• _SUPPLIED DATA_
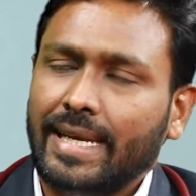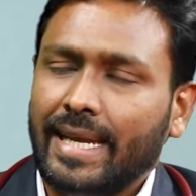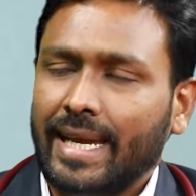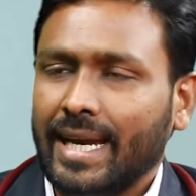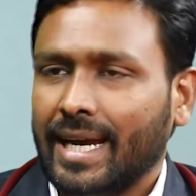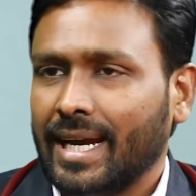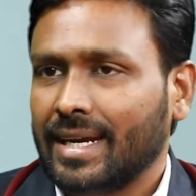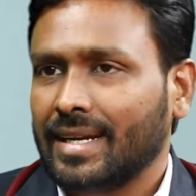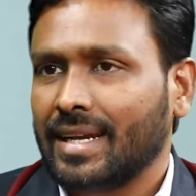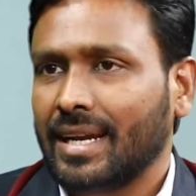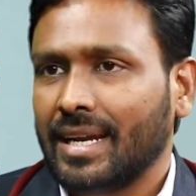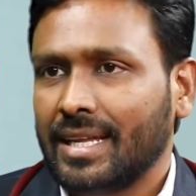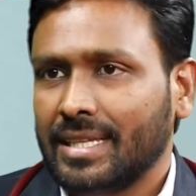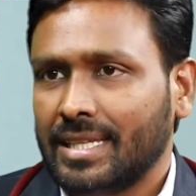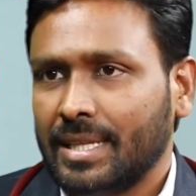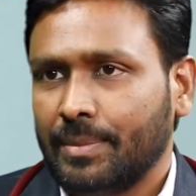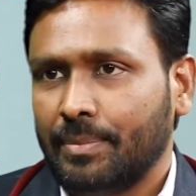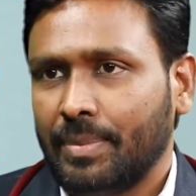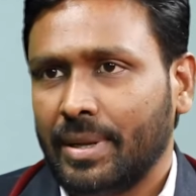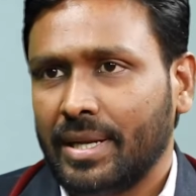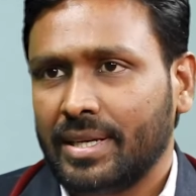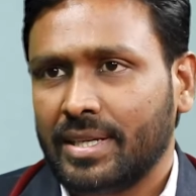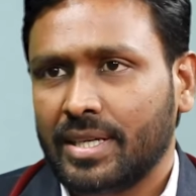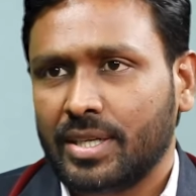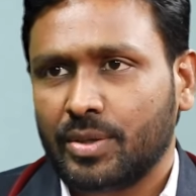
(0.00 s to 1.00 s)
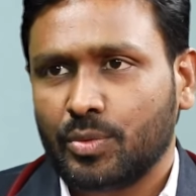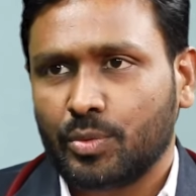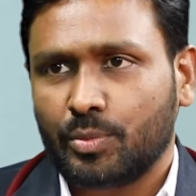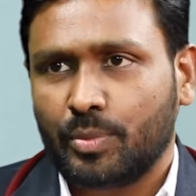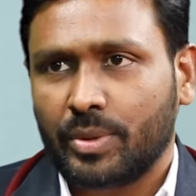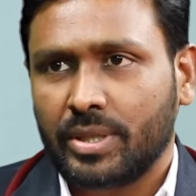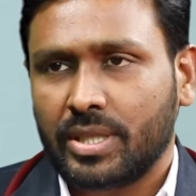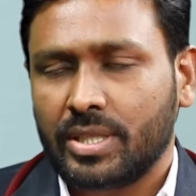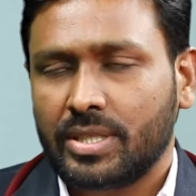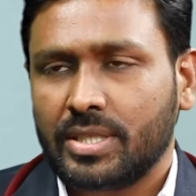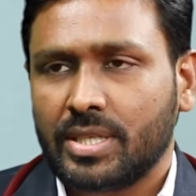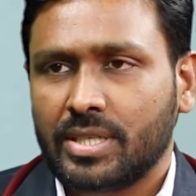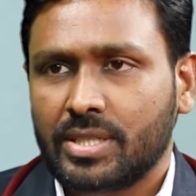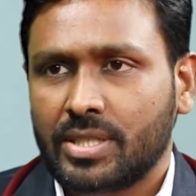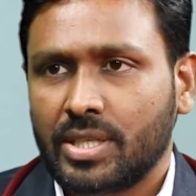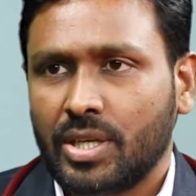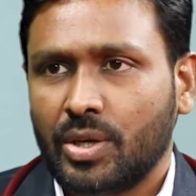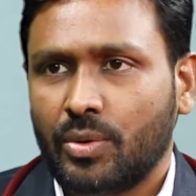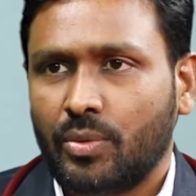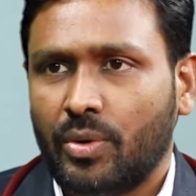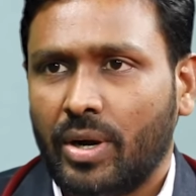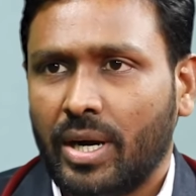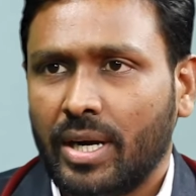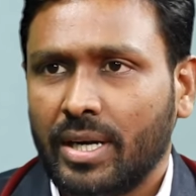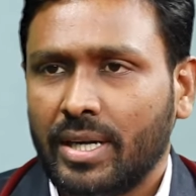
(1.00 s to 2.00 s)
ఏ కణాలు అయితే ప్లేట్లెట్ని ఉత్పత్తి
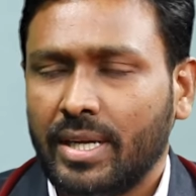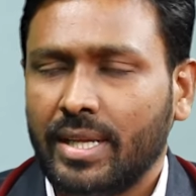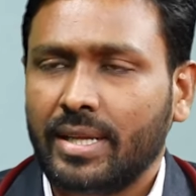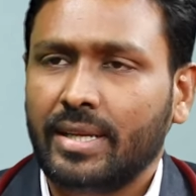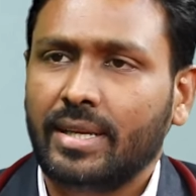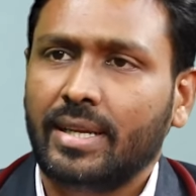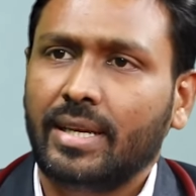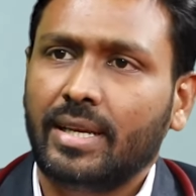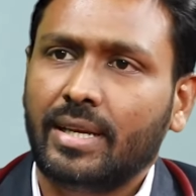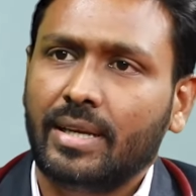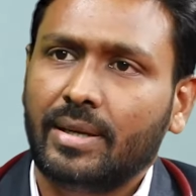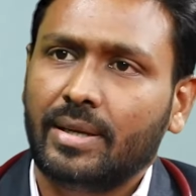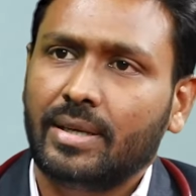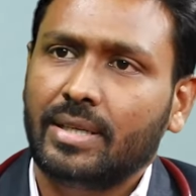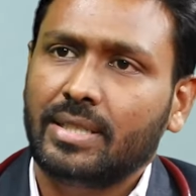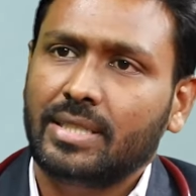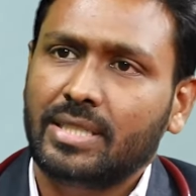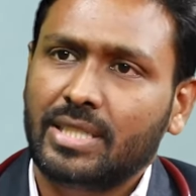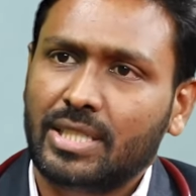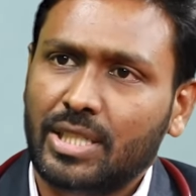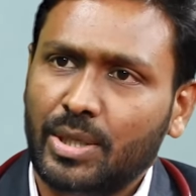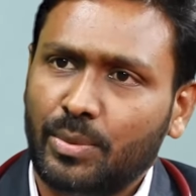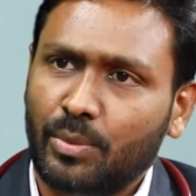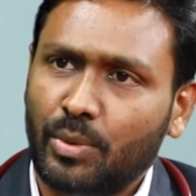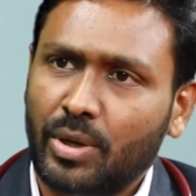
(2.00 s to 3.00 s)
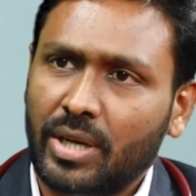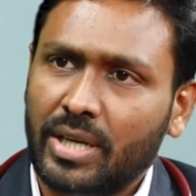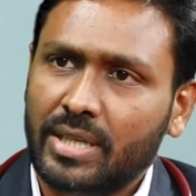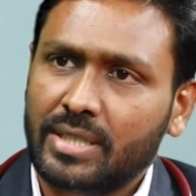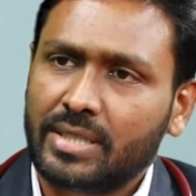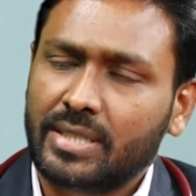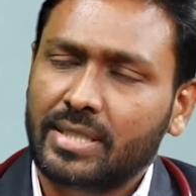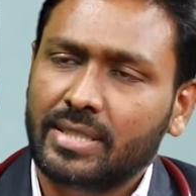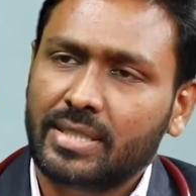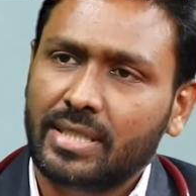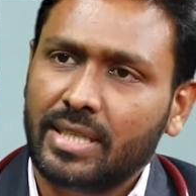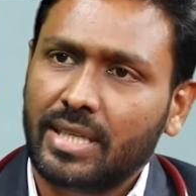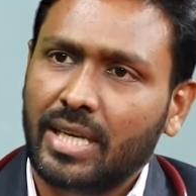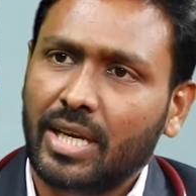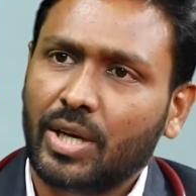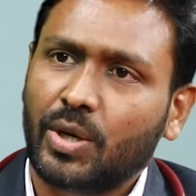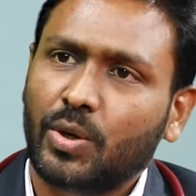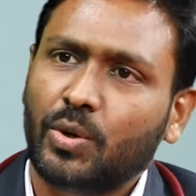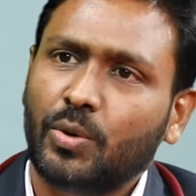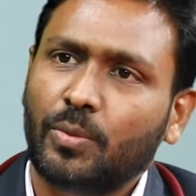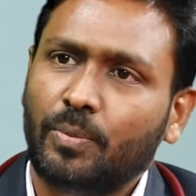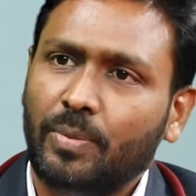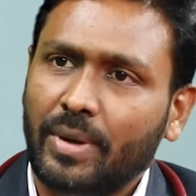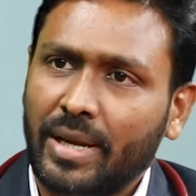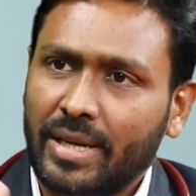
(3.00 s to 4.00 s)
చేస్తాయో వాటిని స్టిములేట్ చేసి
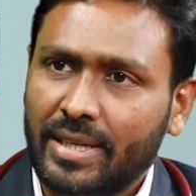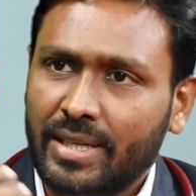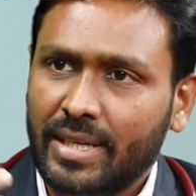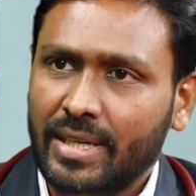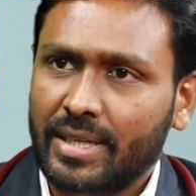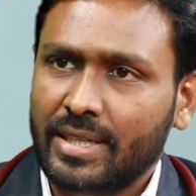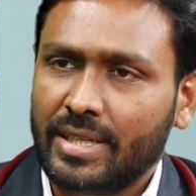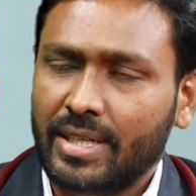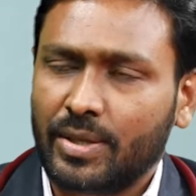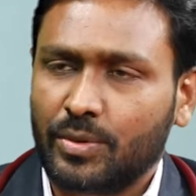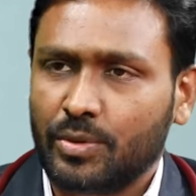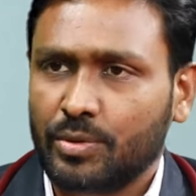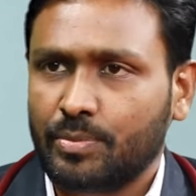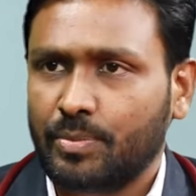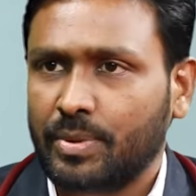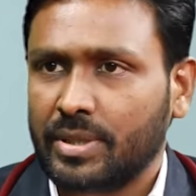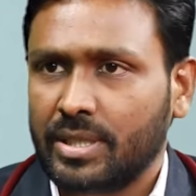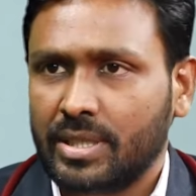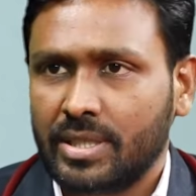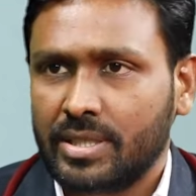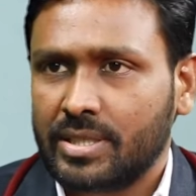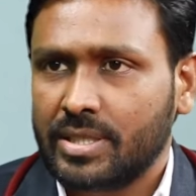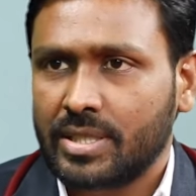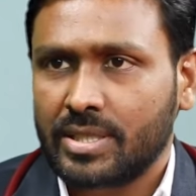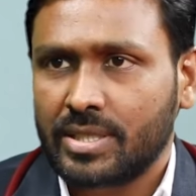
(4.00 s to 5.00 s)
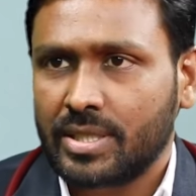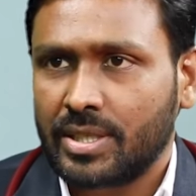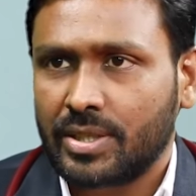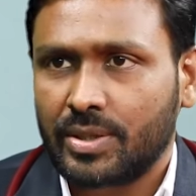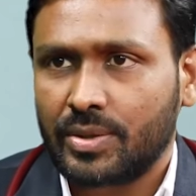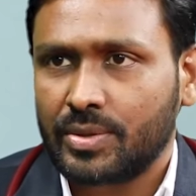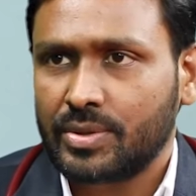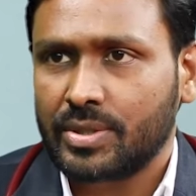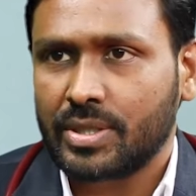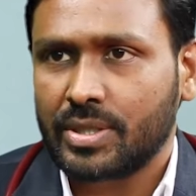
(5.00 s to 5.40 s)
ఎక్కువ ప్లేట్లెట్ని ఉత్పత్తి చేసేట్టు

• _GOAL OF THE EXERCISE_
Please hand back every entry above exactly, with no images in the copy.

• _SOLUTION_
(0.00 s to 1.00 s)
(1.00 s to 2.00 s)
ఏ కణాలు అయితే ప్లేట్లెట్ని ఉత్పత్తి
(2.00 s to 3.00 s)
(3.00 s to 4.00 s)
చేస్తాయో వాటిని స్టిములేట్ చేసి
(4.00 s to 5.00 s)
(5.00 s to 5.40 s)
ఎక్కువ ప్లేట్లెట్ని ఉత్పత్తి చేసేట్టు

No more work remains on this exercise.